Part of this, she said, is being engaged with what goes on in the government and being proximate to the issues about which you are concerned.
Civil rights activist and former Claflin history professor Millicent Brown said the young generation should be an extension of the work of activists of the past. “The business of pushing it forward is really very important when it comes to social justice work.”
Brown said students need to use their education to start conversations about societal issues in their hometowns and in America as a whole.

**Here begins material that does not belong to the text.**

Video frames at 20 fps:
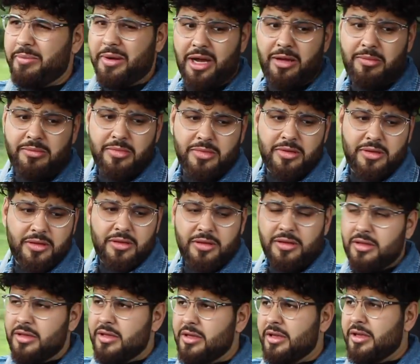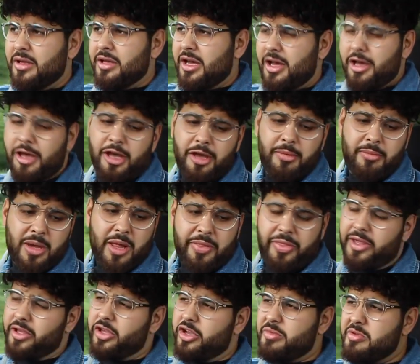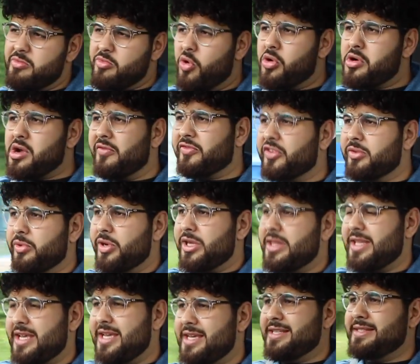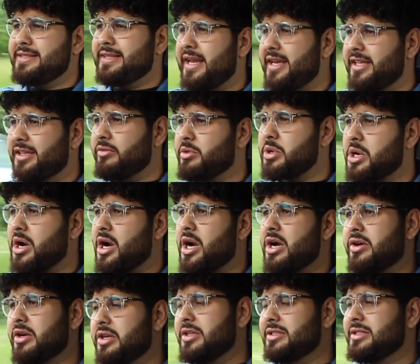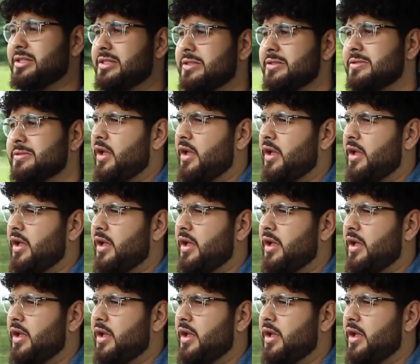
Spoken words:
bum, I think you'll be more comfortable in these than in the Recaros.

“You do have issues dealing, especially, with race and gender and class that you do have to pay attention to. So don't worry about the ones that I dealt with; what are the ones you have to deal with; what are the strategies you can learn from people like [Dunn]; how did they help to break down some of these legal barriers? It's an ongoing thing,” Brown said.
She encouraged the audience to use "Somebody Had To Do It," a digital research project, to learn more about the stories of African-American people who were part of the desegregation and integration program of the 1960s.
Brown was one of the plaintiffs in the "1963 Millicent Brown et al. vs. School District No. 20 Charleston, South Carolina" case that allowed her to attend an exclusively white school in Charleston.
She created the research project in 2006 and it is now part of the Avery Research Center in Charleston.